Hay, check out these
law jokes…. I Can’t stop laughing.
Q: What's the
difference between a lawyer and a boxing referee?
A: A boxing referee doesn't get paid more for a longer
fight.
Q: What's the
difference between a lawyer and a liar?
A: The pronunciation.
Q: What's the
difference between a lawyer and a prostitute?
A: A prostitute will stop screwing you when you're dead
Q: What's the
difference between a lawyer and a vampire?
A: A vampire only sucks blood at night.
Q: What do you call
5000 dead lawyers at the bottom of the ocean?
A: A good start!
Q: How can you tell
when a lawyer is lying?
A: His lips are moving.
Q: Why did God invent
lawyers?
A: So that real estate agents would have someone to look
down on.
Q: What's the
difference between a good lawyer and a bad lawyer?

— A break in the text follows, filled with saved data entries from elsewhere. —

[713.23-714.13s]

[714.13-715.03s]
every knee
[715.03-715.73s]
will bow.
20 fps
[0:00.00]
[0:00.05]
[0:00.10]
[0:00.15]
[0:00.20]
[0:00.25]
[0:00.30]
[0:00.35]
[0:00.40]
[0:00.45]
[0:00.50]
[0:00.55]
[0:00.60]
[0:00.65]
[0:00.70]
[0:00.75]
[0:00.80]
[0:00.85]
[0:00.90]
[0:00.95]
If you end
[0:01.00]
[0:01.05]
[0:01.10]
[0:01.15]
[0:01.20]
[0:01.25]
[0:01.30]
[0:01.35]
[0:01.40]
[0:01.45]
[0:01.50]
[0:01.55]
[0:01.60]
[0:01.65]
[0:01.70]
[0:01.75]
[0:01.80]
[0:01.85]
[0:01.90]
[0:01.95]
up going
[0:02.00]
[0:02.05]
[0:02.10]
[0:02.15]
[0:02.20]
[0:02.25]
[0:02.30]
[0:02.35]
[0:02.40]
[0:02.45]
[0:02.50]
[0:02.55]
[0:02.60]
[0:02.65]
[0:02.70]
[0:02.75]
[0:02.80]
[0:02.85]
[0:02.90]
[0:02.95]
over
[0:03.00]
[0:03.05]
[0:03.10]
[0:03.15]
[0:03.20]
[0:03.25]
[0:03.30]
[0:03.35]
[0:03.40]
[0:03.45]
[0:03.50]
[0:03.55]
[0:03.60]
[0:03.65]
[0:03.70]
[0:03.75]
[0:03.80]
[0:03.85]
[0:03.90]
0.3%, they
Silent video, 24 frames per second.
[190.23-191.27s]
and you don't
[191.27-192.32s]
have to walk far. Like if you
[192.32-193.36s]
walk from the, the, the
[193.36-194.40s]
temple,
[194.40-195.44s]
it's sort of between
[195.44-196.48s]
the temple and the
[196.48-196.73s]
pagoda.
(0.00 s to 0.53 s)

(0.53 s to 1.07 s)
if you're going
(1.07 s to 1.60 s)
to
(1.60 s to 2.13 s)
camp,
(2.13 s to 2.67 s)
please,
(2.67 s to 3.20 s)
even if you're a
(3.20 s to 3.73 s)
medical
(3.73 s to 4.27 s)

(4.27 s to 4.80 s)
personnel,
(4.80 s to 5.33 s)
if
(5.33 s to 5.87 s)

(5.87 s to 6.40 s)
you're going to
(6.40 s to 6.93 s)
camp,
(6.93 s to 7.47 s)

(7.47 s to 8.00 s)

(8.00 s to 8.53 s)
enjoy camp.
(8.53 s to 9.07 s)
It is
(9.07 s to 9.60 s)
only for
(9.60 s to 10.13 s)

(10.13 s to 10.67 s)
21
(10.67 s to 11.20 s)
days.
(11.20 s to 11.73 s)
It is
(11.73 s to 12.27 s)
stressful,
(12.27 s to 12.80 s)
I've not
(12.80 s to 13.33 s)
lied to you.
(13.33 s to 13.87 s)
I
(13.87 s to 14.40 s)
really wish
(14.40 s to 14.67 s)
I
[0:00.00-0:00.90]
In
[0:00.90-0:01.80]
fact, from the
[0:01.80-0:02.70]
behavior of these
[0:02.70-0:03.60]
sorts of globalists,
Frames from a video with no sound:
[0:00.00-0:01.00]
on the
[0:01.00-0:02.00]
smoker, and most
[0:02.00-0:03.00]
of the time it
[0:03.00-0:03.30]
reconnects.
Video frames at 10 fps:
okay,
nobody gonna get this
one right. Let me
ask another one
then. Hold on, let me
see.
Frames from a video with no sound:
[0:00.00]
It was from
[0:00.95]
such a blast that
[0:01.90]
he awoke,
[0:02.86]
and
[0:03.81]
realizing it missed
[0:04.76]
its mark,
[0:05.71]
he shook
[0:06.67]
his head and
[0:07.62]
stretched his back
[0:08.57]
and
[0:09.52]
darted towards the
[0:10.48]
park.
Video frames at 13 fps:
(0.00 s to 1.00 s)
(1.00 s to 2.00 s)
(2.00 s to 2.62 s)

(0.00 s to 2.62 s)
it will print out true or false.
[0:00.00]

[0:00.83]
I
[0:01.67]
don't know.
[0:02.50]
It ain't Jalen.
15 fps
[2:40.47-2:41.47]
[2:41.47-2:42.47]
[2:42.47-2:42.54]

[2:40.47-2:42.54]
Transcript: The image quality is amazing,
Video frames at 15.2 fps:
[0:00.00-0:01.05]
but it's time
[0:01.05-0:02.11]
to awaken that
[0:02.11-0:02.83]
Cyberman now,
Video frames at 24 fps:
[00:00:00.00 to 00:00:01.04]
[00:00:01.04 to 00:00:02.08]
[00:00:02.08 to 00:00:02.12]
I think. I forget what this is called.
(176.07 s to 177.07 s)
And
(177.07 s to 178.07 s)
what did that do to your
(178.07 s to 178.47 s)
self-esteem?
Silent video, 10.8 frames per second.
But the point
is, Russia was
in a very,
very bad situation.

A: A bad lawyer makes your case drag on for years. A good
lawyer makes it last even longer.
Q: Why won't sharks
attack lawyers?
A: Professional courtesy.
Q: Why is it that
many lawyers have broken noses?
A: From chasing parked ambulances.
Q: How does an
attorney sleep?
A: First he lies on one side, then he lies on the other.
Q: How many lawyer
jokes are there?
A: Only three. The rest are true stories.